Excerpted records below:

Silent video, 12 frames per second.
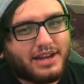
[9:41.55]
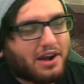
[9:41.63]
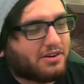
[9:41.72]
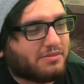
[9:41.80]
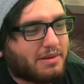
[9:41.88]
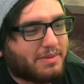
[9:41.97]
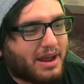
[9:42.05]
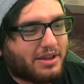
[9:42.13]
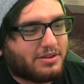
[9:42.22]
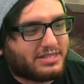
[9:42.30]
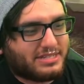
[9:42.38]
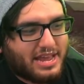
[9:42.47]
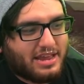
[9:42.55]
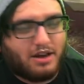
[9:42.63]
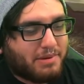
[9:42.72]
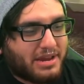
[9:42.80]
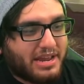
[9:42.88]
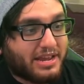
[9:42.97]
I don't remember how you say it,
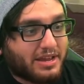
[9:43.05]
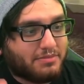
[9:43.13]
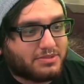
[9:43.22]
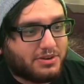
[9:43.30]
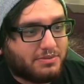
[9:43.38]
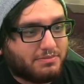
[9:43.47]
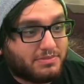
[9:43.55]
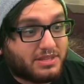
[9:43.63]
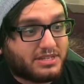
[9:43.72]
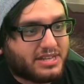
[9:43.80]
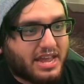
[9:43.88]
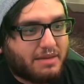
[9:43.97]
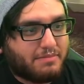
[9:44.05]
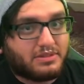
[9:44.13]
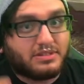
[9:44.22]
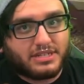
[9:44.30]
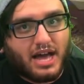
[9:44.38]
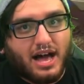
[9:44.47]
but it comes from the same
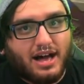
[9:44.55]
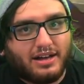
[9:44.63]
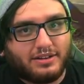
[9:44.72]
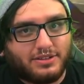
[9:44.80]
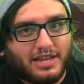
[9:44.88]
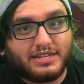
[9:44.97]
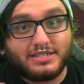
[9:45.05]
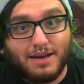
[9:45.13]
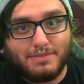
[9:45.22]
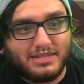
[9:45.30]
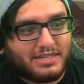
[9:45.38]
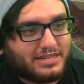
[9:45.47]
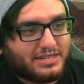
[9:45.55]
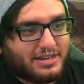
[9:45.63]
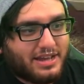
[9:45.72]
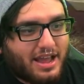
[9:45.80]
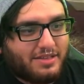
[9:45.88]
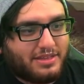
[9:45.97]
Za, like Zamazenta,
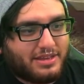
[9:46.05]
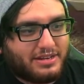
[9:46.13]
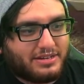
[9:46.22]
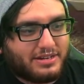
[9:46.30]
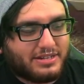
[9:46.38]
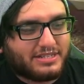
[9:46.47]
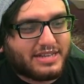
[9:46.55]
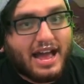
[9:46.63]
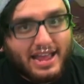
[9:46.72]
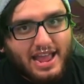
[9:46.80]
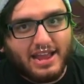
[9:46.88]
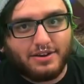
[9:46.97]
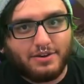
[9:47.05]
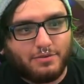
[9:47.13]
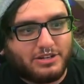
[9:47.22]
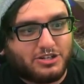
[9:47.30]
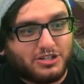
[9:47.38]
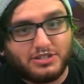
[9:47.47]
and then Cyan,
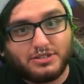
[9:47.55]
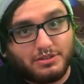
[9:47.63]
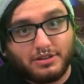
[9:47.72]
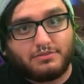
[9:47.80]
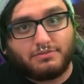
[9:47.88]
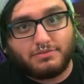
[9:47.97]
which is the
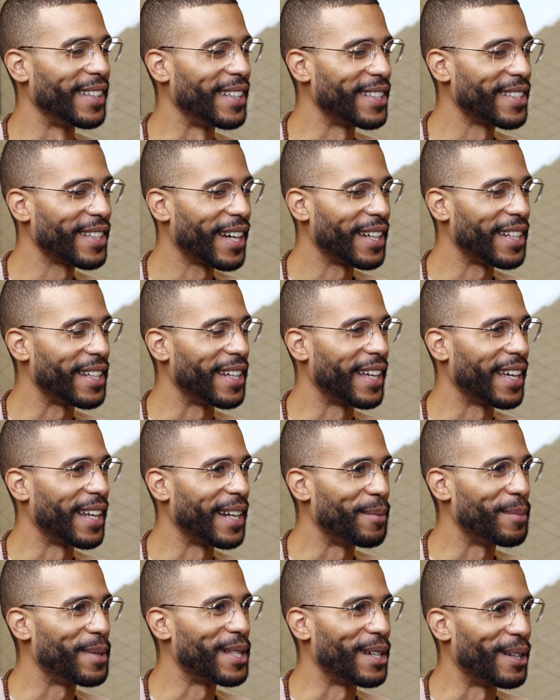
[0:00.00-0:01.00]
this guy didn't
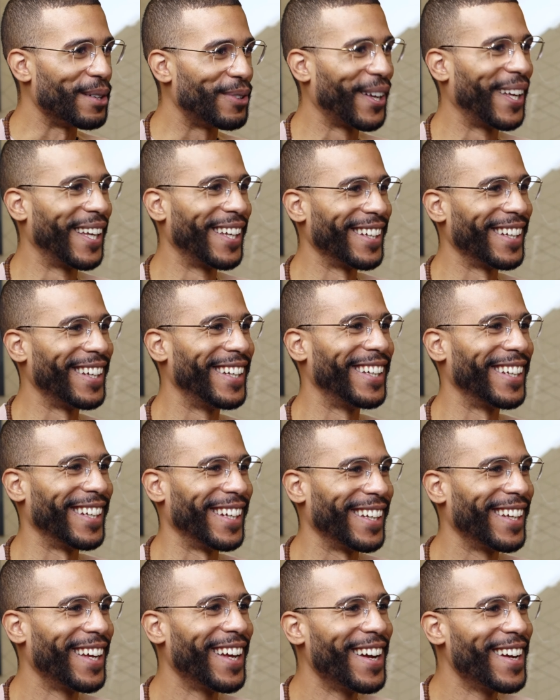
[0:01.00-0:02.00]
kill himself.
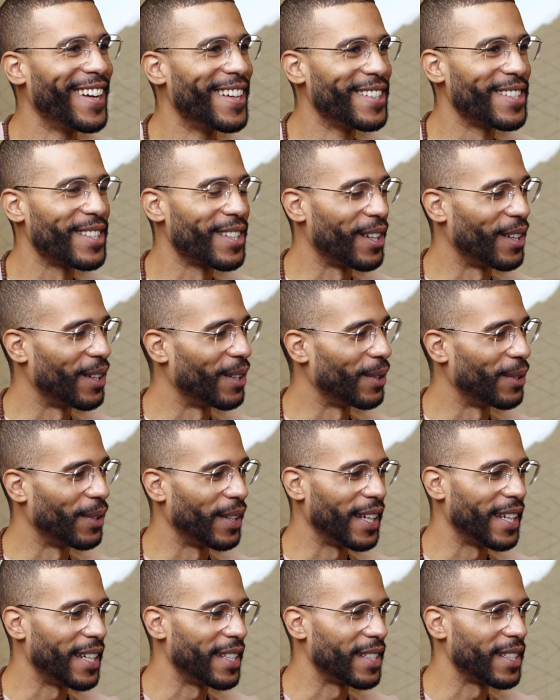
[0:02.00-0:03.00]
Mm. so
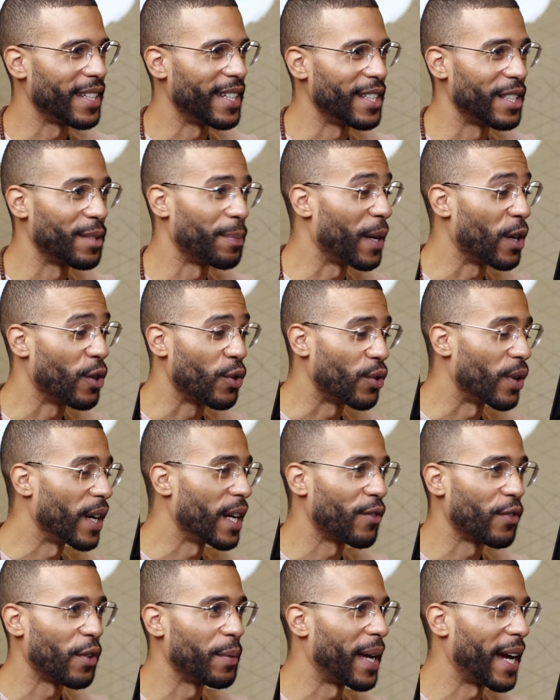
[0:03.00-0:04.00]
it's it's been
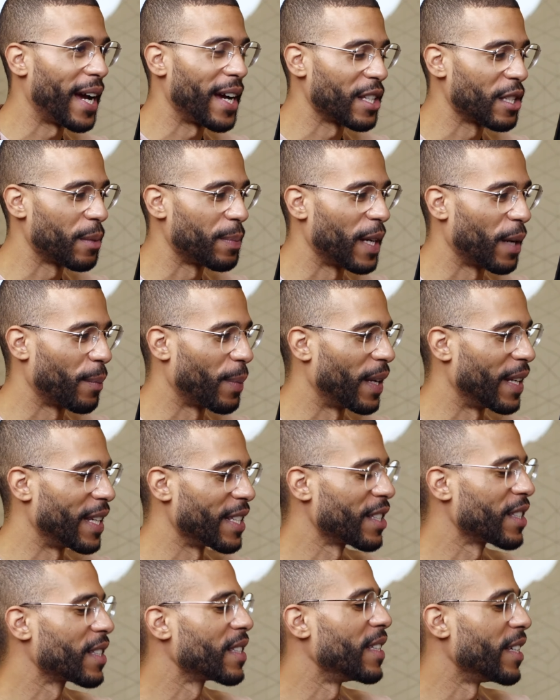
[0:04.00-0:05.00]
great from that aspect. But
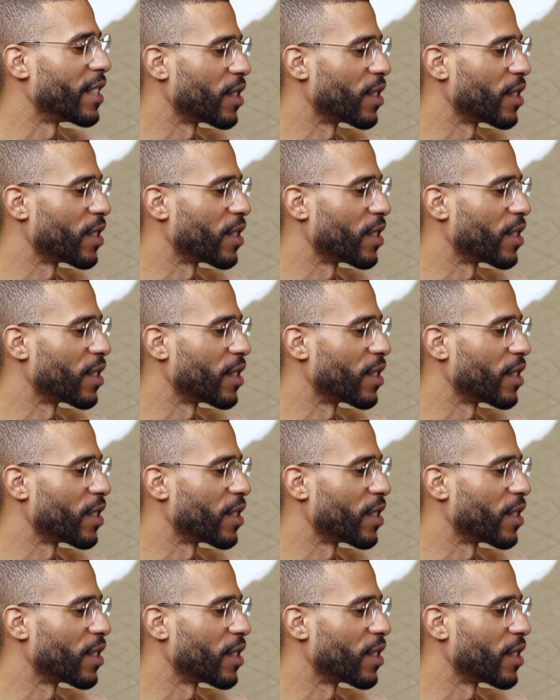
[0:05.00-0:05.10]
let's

End of Excerpted records.

▶ Task goal
Once the pictures are set aside, please reproduce the remaining material word for word.

▶ Exercise solution
Silent video, 12 frames per second.
[9:41.55]
[9:41.63]
[9:41.72]
[9:41.80]
[9:41.88]
[9:41.97]
[9:42.05]
[9:42.13]
[9:42.22]
[9:42.30]
[9:42.38]
[9:42.47]
[9:42.55]
[9:42.63]
[9:42.72]
[9:42.80]
[9:42.88]
[9:42.97]
I don't remember how you say it,
[9:43.05]
[9:43.13]
[9:43.22]
[9:43.30]
[9:43.38]
[9:43.47]
[9:43.55]
[9:43.63]
[9:43.72]
[9:43.80]
[9:43.88]
[9:43.97]
[9:44.05]
[9:44.13]
[9:44.22]
[9:44.30]
[9:44.38]
[9:44.47]
but it comes from the same
[9:44.55]
[9:44.63]
[9:44.72]
[9:44.80]
[9:44.88]
[9:44.97]
[9:45.05]
[9:45.13]
[9:45.22]
[9:45.30]
[9:45.38]
[9:45.47]
[9:45.55]
[9:45.63]
[9:45.72]
[9:45.80]
[9:45.88]
[9:45.97]
Za, like Zamazenta,
[9:46.05]
[9:46.13]
[9:46.22]
[9:46.30]
[9:46.38]
[9:46.47]
[9:46.55]
[9:46.63]
[9:46.72]
[9:46.80]
[9:46.88]
[9:46.97]
[9:47.05]
[9:47.13]
[9:47.22]
[9:47.30]
[9:47.38]
[9:47.47]
and then Cyan,
[9:47.55]
[9:47.63]
[9:47.72]
[9:47.80]
[9:47.88]
[9:47.97]
which is the
[0:00.00-0:01.00]
this guy didn't
[0:01.00-0:02.00]
kill himself.
[0:02.00-0:03.00]
Mm. so
[0:03.00-0:04.00]
it's it's been
[0:04.00-0:05.00]
great from that aspect. But
[0:05.00-0:05.10]
let's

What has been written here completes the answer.